• Given records:
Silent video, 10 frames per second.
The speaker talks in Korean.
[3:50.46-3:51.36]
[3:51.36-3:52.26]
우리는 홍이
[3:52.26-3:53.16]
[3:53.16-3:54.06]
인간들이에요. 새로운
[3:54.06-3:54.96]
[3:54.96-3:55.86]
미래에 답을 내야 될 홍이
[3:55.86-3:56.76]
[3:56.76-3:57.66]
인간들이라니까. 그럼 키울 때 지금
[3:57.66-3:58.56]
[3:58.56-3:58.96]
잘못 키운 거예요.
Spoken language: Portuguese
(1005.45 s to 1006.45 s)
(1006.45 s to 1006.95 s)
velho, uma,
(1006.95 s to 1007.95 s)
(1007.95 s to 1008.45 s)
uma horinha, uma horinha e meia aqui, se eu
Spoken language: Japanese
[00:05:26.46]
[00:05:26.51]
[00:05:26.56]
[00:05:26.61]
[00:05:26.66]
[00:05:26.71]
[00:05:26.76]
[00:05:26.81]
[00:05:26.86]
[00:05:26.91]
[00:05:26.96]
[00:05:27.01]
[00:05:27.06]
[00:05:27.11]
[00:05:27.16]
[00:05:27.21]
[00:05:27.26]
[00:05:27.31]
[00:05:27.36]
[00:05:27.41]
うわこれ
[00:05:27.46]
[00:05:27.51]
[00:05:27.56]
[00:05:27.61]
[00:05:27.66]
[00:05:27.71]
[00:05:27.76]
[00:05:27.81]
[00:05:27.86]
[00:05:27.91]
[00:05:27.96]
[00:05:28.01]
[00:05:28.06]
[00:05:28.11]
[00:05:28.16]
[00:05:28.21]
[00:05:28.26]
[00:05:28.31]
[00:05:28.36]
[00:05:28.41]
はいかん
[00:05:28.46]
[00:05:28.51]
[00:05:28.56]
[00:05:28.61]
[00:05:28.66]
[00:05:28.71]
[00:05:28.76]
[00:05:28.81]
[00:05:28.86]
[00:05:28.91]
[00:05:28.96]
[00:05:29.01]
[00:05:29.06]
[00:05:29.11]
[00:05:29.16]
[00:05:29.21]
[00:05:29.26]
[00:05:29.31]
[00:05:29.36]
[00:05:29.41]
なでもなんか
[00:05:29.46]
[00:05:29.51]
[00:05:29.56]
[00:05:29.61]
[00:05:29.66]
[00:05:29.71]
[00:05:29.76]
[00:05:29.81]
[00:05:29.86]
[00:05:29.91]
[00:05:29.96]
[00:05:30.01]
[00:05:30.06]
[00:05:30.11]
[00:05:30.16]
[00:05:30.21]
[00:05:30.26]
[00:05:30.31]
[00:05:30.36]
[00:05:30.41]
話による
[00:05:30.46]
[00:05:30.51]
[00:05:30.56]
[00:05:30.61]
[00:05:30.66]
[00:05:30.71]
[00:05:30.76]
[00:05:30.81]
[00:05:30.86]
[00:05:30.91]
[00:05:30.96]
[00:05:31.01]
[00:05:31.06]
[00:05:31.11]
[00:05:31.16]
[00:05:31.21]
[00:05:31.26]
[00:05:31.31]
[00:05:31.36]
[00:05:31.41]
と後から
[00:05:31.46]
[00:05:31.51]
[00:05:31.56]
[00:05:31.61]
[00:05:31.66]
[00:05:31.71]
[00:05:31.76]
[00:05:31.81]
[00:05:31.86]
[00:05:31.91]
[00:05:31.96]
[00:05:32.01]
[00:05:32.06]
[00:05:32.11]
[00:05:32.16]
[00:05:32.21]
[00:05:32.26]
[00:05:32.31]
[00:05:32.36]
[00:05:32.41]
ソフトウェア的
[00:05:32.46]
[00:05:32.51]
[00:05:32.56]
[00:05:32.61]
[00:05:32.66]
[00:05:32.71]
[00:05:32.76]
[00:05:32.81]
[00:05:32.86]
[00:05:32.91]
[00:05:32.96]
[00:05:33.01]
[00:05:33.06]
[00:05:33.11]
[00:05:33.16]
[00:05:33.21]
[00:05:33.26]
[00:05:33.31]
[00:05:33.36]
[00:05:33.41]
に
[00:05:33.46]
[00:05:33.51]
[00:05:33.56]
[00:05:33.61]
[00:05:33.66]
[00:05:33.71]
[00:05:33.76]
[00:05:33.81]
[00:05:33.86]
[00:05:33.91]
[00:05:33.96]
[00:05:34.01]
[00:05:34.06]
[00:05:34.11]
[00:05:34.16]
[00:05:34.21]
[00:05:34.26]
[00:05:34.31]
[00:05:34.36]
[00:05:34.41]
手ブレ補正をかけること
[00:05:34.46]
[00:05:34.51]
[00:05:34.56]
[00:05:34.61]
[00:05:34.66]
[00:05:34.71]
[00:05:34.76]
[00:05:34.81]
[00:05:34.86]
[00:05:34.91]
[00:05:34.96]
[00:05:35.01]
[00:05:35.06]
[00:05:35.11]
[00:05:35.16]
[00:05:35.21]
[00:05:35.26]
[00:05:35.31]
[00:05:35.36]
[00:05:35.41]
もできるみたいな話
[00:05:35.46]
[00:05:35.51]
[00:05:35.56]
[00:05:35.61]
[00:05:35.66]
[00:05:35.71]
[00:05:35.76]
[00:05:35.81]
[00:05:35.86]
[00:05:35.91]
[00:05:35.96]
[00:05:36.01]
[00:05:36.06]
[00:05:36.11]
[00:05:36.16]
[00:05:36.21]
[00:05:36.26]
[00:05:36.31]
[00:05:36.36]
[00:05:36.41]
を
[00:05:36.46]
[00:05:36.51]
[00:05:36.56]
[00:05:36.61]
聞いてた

• Task statement:
In the entries above, find the line with "[00:05:28.66]" and the line with "[00:05:31.66]", then set down exactly those two and every line between them, nothing else.

• Solution to this task:
[00:05:28.66]
[00:05:28.71]
[00:05:28.76]
[00:05:28.81]
[00:05:28.86]
[00:05:28.91]
[00:05:28.96]
[00:05:29.01]
[00:05:29.06]
[00:05:29.11]
[00:05:29.16]
[00:05:29.21]
[00:05:29.26]
[00:05:29.31]
[00:05:29.36]
[00:05:29.41]
なでもなんか
[00:05:29.46]
[00:05:29.51]
[00:05:29.56]
[00:05:29.61]
[00:05:29.66]
[00:05:29.71]
[00:05:29.76]
[00:05:29.81]
[00:05:29.86]
[00:05:29.91]
[00:05:29.96]
[00:05:30.01]
[00:05:30.06]
[00:05:30.11]
[00:05:30.16]
[00:05:30.21]
[00:05:30.26]
[00:05:30.31]
[00:05:30.36]
[00:05:30.41]
話による
[00:05:30.46]
[00:05:30.51]
[00:05:30.56]
[00:05:30.61]
[00:05:30.66]
[00:05:30.71]
[00:05:30.76]
[00:05:30.81]
[00:05:30.86]
[00:05:30.91]
[00:05:30.96]
[00:05:31.01]
[00:05:31.06]
[00:05:31.11]
[00:05:31.16]
[00:05:31.21]
[00:05:31.26]
[00:05:31.31]
[00:05:31.36]
[00:05:31.41]
と後から
[00:05:31.46]
[00:05:31.51]
[00:05:31.56]
[00:05:31.61]
[00:05:31.66]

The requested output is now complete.